Nutrition Information

  • calories 160
  • caloriesfromfat 43 %
  • protein 3.9 g
  • fat 7.7 g
  • satfat 4.7 g
  • carbohydrate 19 g
  • fiber 1.8 g
  • sodium 57 mg
  • cholesterol 24 mg

How to Make It

  1. Peel potatoes and cut into 1/4-inch cubes; put in a large bowl and cover with water.

  2. In a 5- to 6-quart pan over medium heat, melt butter. Add shallots and garlic and stir until shallots are limp, about 1 minute.

  3. Drain potatoes and add to pan, along with thyme and rosemary.
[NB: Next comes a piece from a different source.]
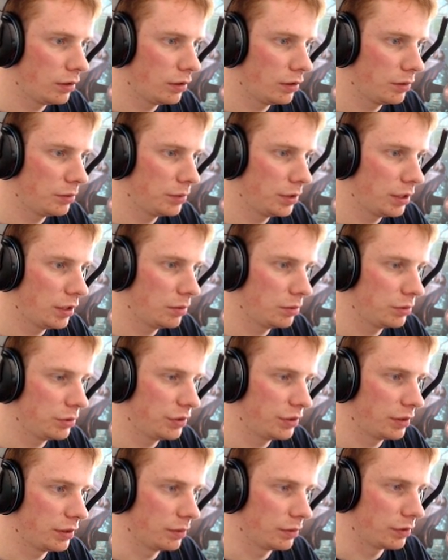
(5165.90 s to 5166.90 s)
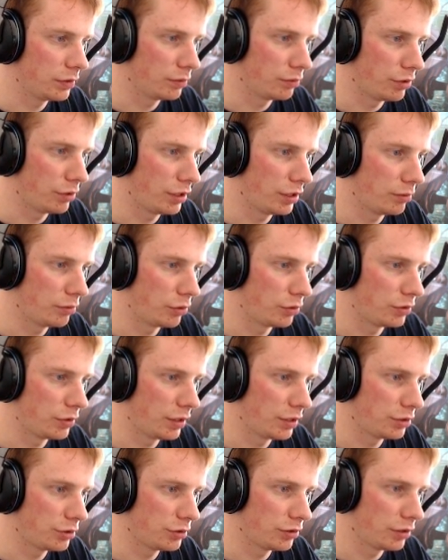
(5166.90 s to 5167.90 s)
Yeah, we'll just give it some random
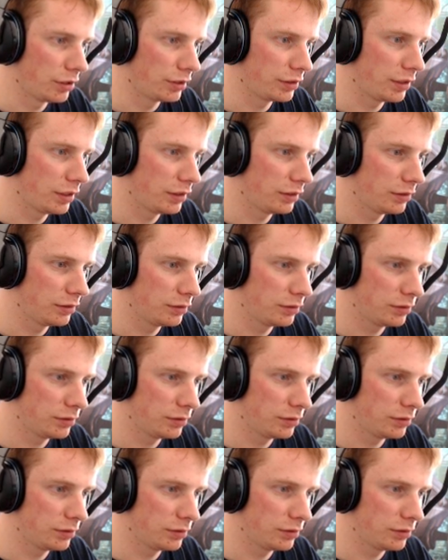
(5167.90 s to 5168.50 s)
rotation like that.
Stir often until potatoes appear slightly translucent, about 8 minutes.

  4. Add broth and stir often until potatoes are tender to bite and have absorbed most of the liquid, 12 to 15 minutes. Add cream and stir often until almost all is absorbed, 2 to 4 minutes. Add salt and pepper to taste.

Cook's Notes

Prepare through step 3 up to 2 hours ahead; cover and let stand at room temperature. Reheat and continue.